Set down each line of the records once more, precisely, and omit the pictures.
______________________________
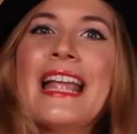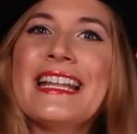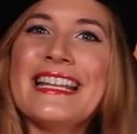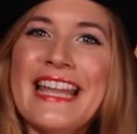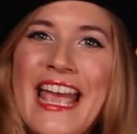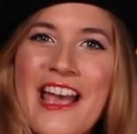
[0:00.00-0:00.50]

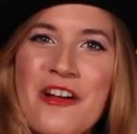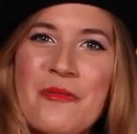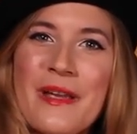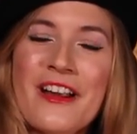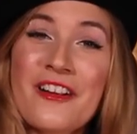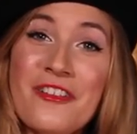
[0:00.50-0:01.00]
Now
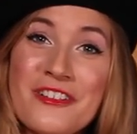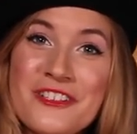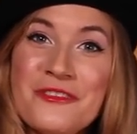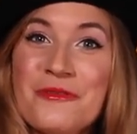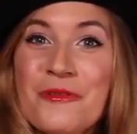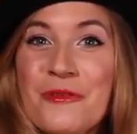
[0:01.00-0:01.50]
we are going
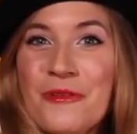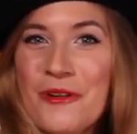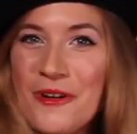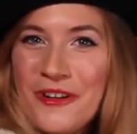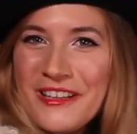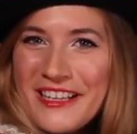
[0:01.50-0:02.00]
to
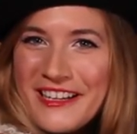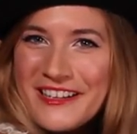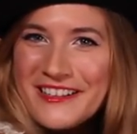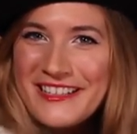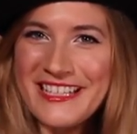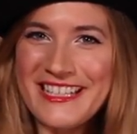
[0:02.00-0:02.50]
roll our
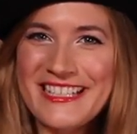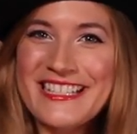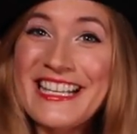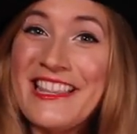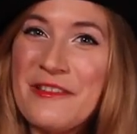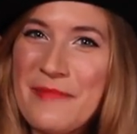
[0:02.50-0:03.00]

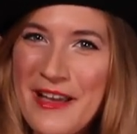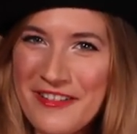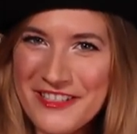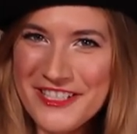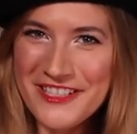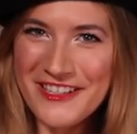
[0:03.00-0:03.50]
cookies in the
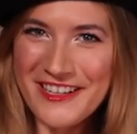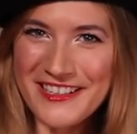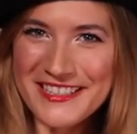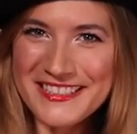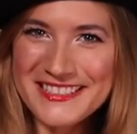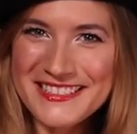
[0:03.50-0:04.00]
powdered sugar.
______________________________
Answer area
[0:00.00-0:00.50]

[0:00.50-0:01.00]
Now
[0:01.00-0:01.50]
we are going
[0:01.50-0:02.00]
to
[0:02.00-0:02.50]
roll our
[0:02.50-0:03.00]

[0:03.00-0:03.50]
cookies in the
[0:03.50-0:04.00]
powdered sugar.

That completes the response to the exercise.